[Task statement]: What is needed is a faithful copy of all the entries, with no pictures in it.

[Provided records]:

>>>>>

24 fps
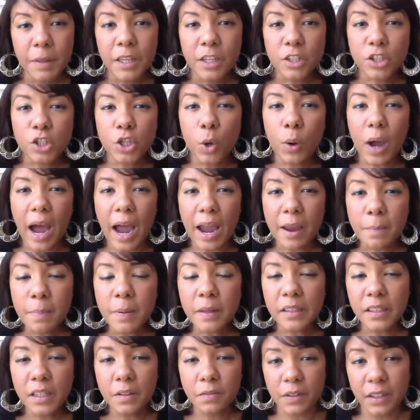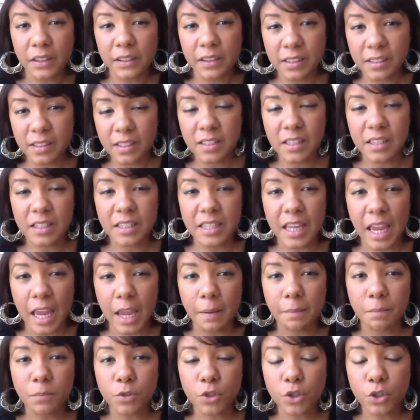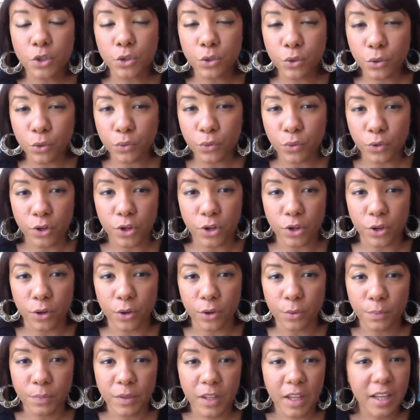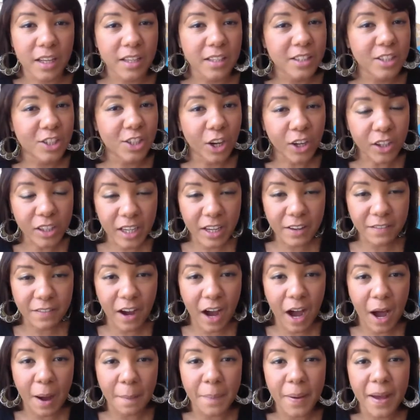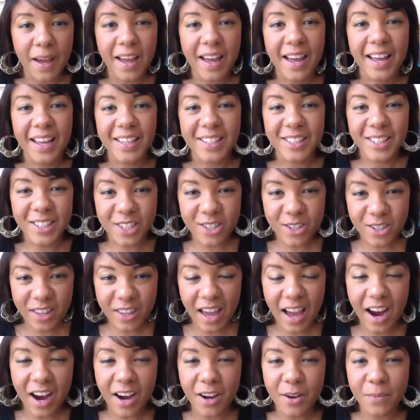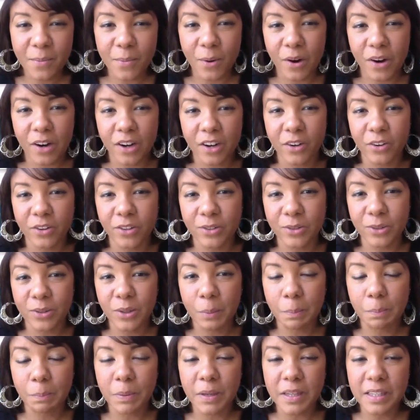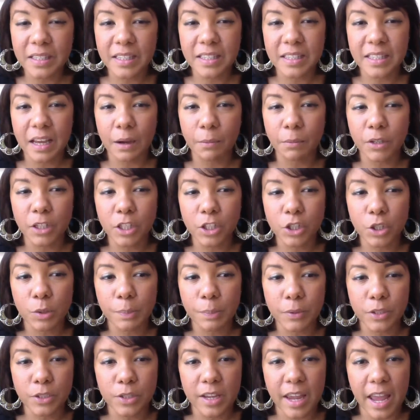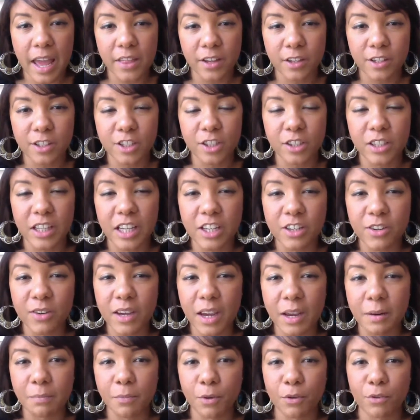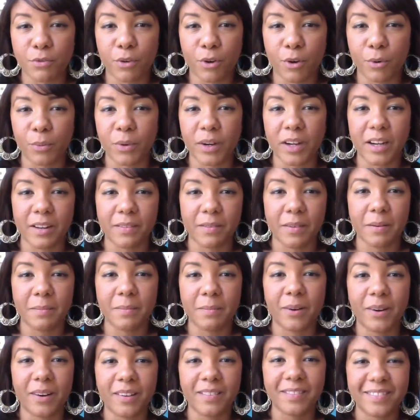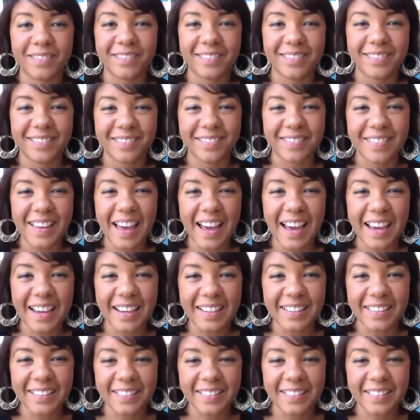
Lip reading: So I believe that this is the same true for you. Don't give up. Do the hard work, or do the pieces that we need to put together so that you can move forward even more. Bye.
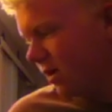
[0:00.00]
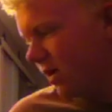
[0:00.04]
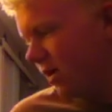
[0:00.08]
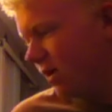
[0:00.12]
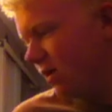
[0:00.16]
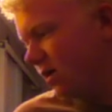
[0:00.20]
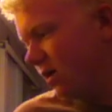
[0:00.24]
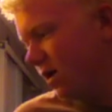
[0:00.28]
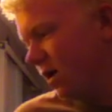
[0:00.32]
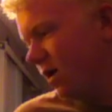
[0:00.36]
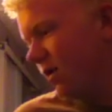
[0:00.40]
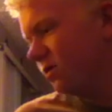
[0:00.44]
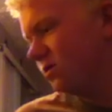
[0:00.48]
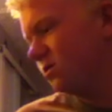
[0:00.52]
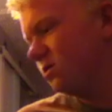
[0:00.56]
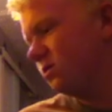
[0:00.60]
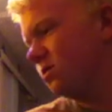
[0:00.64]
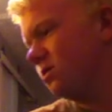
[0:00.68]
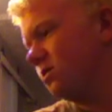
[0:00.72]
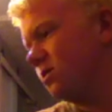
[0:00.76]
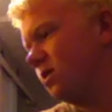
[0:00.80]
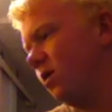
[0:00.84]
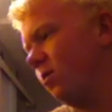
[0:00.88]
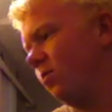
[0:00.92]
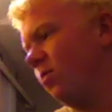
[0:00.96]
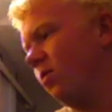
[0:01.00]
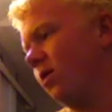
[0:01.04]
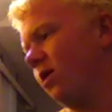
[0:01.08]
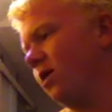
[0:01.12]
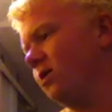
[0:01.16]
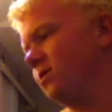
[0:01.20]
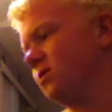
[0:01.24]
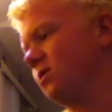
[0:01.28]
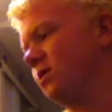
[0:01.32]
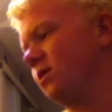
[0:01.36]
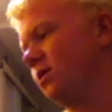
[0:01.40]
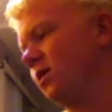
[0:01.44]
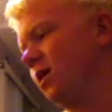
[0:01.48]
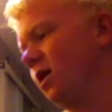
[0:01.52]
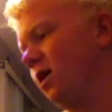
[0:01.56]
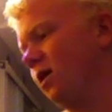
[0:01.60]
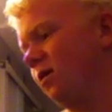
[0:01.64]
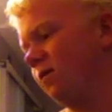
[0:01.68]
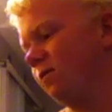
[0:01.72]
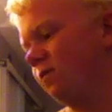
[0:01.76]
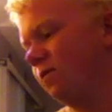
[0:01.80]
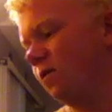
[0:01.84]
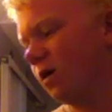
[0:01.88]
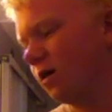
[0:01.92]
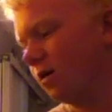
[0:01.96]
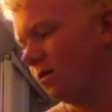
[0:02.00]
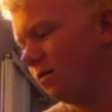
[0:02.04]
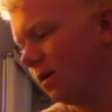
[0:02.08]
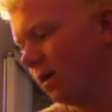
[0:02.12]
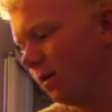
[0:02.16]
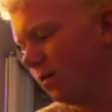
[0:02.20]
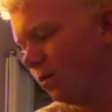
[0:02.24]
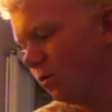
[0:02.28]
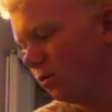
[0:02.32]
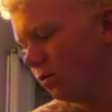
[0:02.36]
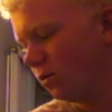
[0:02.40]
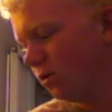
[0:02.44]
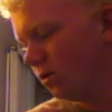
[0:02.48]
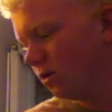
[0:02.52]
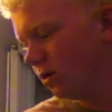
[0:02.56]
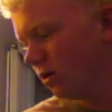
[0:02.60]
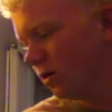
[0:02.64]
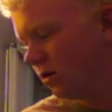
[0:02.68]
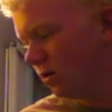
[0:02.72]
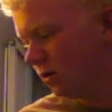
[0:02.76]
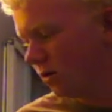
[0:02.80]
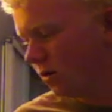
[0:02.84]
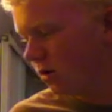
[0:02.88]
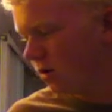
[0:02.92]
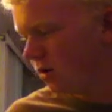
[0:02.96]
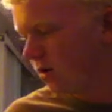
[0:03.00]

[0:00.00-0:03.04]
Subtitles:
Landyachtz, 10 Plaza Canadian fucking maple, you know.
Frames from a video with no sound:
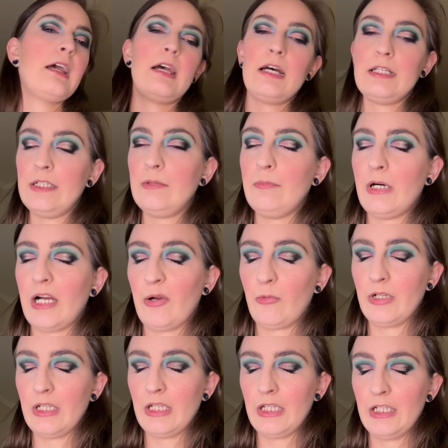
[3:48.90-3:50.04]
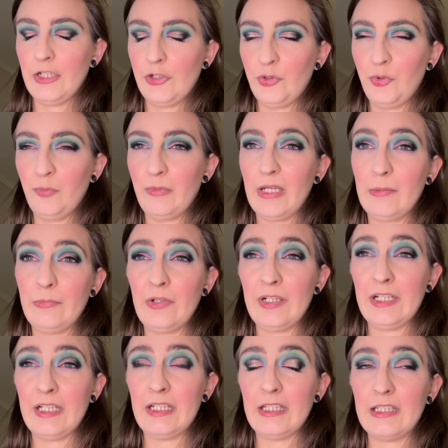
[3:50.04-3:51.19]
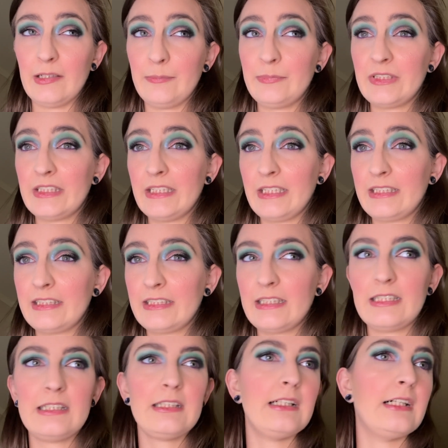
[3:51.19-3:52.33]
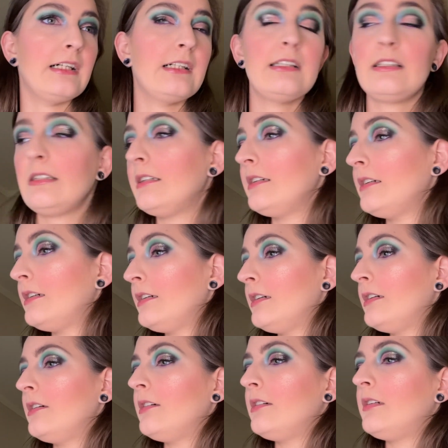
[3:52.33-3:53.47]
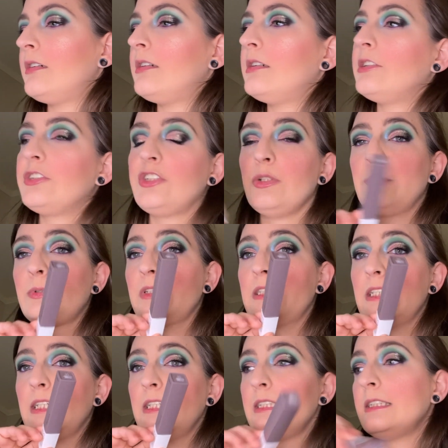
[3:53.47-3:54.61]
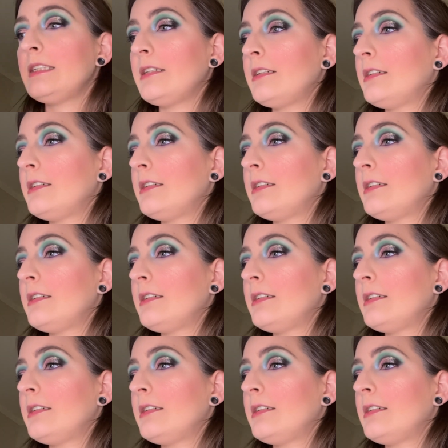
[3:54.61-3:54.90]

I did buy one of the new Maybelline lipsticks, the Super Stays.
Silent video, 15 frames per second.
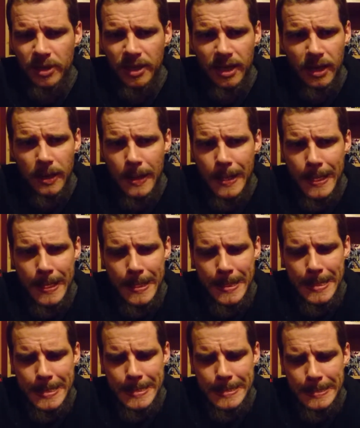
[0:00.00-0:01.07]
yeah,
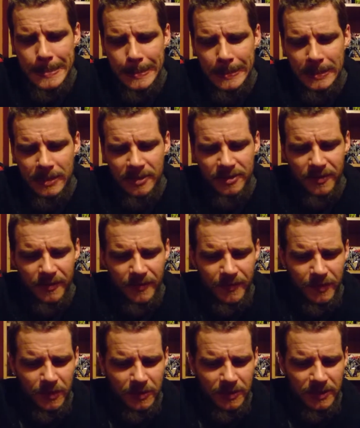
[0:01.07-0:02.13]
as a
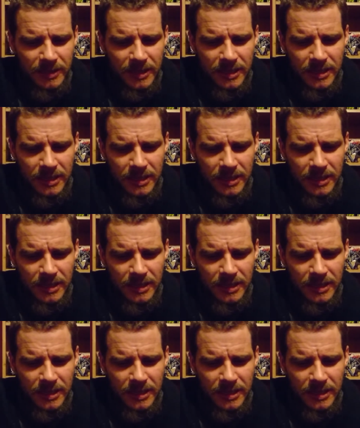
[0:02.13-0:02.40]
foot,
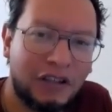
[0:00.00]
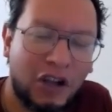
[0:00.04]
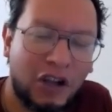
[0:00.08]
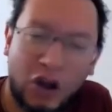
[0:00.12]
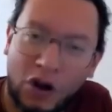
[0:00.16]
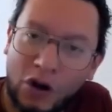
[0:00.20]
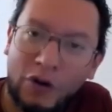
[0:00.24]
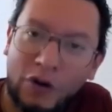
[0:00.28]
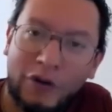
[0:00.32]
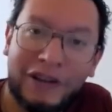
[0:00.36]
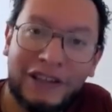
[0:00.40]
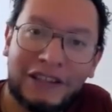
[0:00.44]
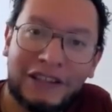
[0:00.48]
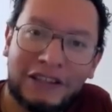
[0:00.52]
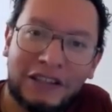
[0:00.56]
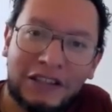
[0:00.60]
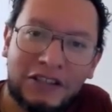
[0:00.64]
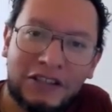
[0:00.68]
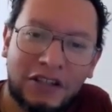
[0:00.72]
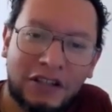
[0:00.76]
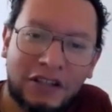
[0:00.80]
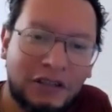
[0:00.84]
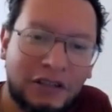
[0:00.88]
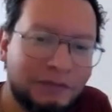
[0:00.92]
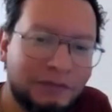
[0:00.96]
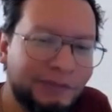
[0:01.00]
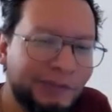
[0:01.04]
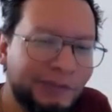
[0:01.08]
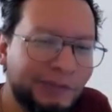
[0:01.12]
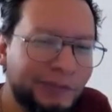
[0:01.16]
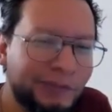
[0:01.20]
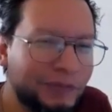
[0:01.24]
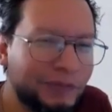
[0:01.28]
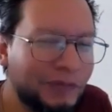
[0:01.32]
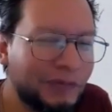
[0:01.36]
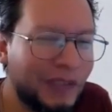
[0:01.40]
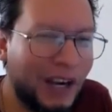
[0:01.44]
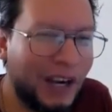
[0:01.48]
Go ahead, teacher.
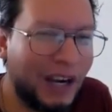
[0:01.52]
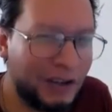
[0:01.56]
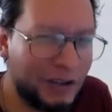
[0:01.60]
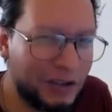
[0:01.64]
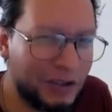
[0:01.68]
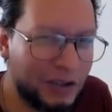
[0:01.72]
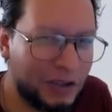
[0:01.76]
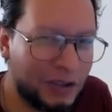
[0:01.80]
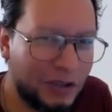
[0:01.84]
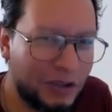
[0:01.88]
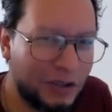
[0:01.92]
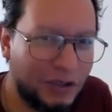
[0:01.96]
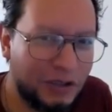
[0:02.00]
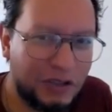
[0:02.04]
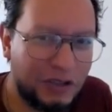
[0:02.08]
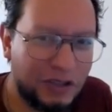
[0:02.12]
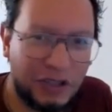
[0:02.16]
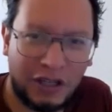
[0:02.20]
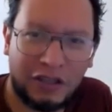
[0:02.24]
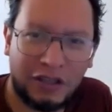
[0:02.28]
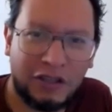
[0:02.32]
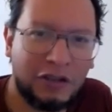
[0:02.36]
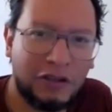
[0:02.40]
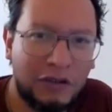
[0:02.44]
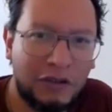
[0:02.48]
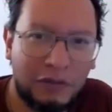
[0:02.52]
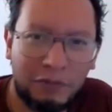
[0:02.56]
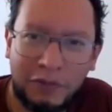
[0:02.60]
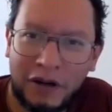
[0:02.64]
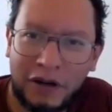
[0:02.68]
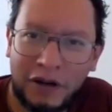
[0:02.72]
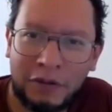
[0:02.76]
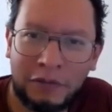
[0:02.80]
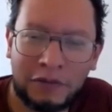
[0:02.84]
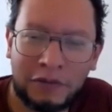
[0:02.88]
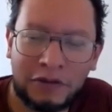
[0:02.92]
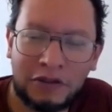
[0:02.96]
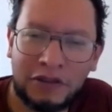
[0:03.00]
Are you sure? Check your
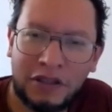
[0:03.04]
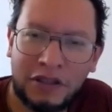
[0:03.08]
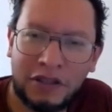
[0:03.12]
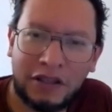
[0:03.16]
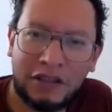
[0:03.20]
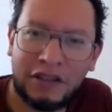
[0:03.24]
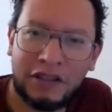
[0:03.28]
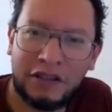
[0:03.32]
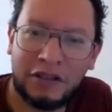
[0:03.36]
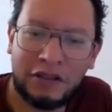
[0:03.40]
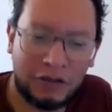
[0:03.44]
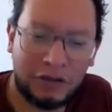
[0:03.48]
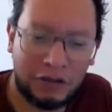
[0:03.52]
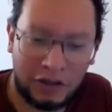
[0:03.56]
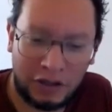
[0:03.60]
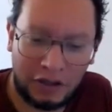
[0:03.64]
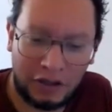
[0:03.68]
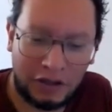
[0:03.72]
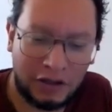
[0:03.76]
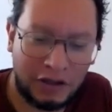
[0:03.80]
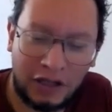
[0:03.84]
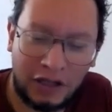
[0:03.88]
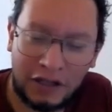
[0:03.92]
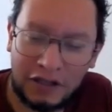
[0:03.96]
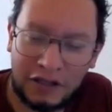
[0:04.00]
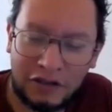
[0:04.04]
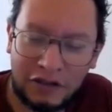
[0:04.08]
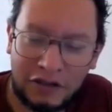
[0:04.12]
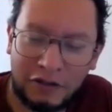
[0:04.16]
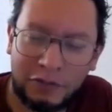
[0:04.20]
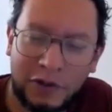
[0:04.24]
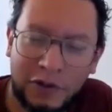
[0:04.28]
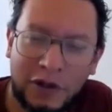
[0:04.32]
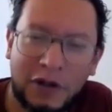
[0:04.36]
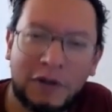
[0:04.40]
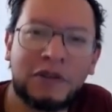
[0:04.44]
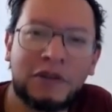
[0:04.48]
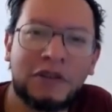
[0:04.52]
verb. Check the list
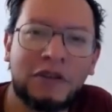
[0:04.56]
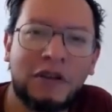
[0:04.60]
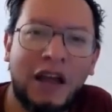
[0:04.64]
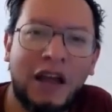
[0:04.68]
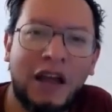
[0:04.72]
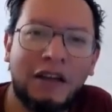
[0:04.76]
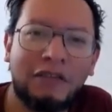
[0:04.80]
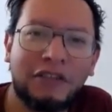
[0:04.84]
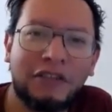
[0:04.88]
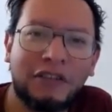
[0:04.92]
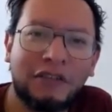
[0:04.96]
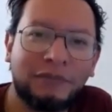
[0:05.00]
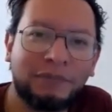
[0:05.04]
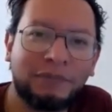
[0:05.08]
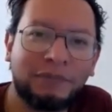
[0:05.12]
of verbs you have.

<<<<<

[Task output]:
24 fps
Lip reading: So I believe that this is the same true for you. Don't give up. Do the hard work, or do the pieces that we need to put together so that you can move forward even more. Bye.
[0:00.00]
[0:00.04]
[0:00.08]
[0:00.12]
[0:00.16]
[0:00.20]
[0:00.24]
[0:00.28]
[0:00.32]
[0:00.36]
[0:00.40]
[0:00.44]
[0:00.48]
[0:00.52]
[0:00.56]
[0:00.60]
[0:00.64]
[0:00.68]
[0:00.72]
[0:00.76]
[0:00.80]
[0:00.84]
[0:00.88]
[0:00.92]
[0:00.96]
[0:01.00]
[0:01.04]
[0:01.08]
[0:01.12]
[0:01.16]
[0:01.20]
[0:01.24]
[0:01.28]
[0:01.32]
[0:01.36]
[0:01.40]
[0:01.44]
[0:01.48]
[0:01.52]
[0:01.56]
[0:01.60]
[0:01.64]
[0:01.68]
[0:01.72]
[0:01.76]
[0:01.80]
[0:01.84]
[0:01.88]
[0:01.92]
[0:01.96]
[0:02.00]
[0:02.04]
[0:02.08]
[0:02.12]
[0:02.16]
[0:02.20]
[0:02.24]
[0:02.28]
[0:02.32]
[0:02.36]
[0:02.40]
[0:02.44]
[0:02.48]
[0:02.52]
[0:02.56]
[0:02.60]
[0:02.64]
[0:02.68]
[0:02.72]
[0:02.76]
[0:02.80]
[0:02.84]
[0:02.88]
[0:02.92]
[0:02.96]
[0:03.00]

[0:00.00-0:03.04]
Subtitles:
Landyachtz, 10 Plaza Canadian fucking maple, you know.
Frames from a video with no sound:
[3:48.90-3:50.04]
[3:50.04-3:51.19]
[3:51.19-3:52.33]
[3:52.33-3:53.47]
[3:53.47-3:54.61]
[3:54.61-3:54.90]

I did buy one of the new Maybelline lipsticks, the Super Stays.
Silent video, 15 frames per second.
[0:00.00-0:01.07]
yeah,
[0:01.07-0:02.13]
as a
[0:02.13-0:02.40]
foot,
[0:00.00]
[0:00.04]
[0:00.08]
[0:00.12]
[0:00.16]
[0:00.20]
[0:00.24]
[0:00.28]
[0:00.32]
[0:00.36]
[0:00.40]
[0:00.44]
[0:00.48]
[0:00.52]
[0:00.56]
[0:00.60]
[0:00.64]
[0:00.68]
[0:00.72]
[0:00.76]
[0:00.80]
[0:00.84]
[0:00.88]
[0:00.92]
[0:00.96]
[0:01.00]
[0:01.04]
[0:01.08]
[0:01.12]
[0:01.16]
[0:01.20]
[0:01.24]
[0:01.28]
[0:01.32]
[0:01.36]
[0:01.40]
[0:01.44]
[0:01.48]
Go ahead, teacher.
[0:01.52]
[0:01.56]
[0:01.60]
[0:01.64]
[0:01.68]
[0:01.72]
[0:01.76]
[0:01.80]
[0:01.84]
[0:01.88]
[0:01.92]
[0:01.96]
[0:02.00]
[0:02.04]
[0:02.08]
[0:02.12]
[0:02.16]
[0:02.20]
[0:02.24]
[0:02.28]
[0:02.32]
[0:02.36]
[0:02.40]
[0:02.44]
[0:02.48]
[0:02.52]
[0:02.56]
[0:02.60]
[0:02.64]
[0:02.68]
[0:02.72]
[0:02.76]
[0:02.80]
[0:02.84]
[0:02.88]
[0:02.92]
[0:02.96]
[0:03.00]
Are you sure? Check your
[0:03.04]
[0:03.08]
[0:03.12]
[0:03.16]
[0:03.20]
[0:03.24]
[0:03.28]
[0:03.32]
[0:03.36]
[0:03.40]
[0:03.44]
[0:03.48]
[0:03.52]
[0:03.56]
[0:03.60]
[0:03.64]
[0:03.68]
[0:03.72]
[0:03.76]
[0:03.80]
[0:03.84]
[0:03.88]
[0:03.92]
[0:03.96]
[0:04.00]
[0:04.04]
[0:04.08]
[0:04.12]
[0:04.16]
[0:04.20]
[0:04.24]
[0:04.28]
[0:04.32]
[0:04.36]
[0:04.40]
[0:04.44]
[0:04.48]
[0:04.52]
verb. Check the list
[0:04.56]
[0:04.60]
[0:04.64]
[0:04.68]
[0:04.72]
[0:04.76]
[0:04.80]
[0:04.84]
[0:04.88]
[0:04.92]
[0:04.96]
[0:05.00]
[0:05.04]
[0:05.08]
[0:05.12]
of verbs you have.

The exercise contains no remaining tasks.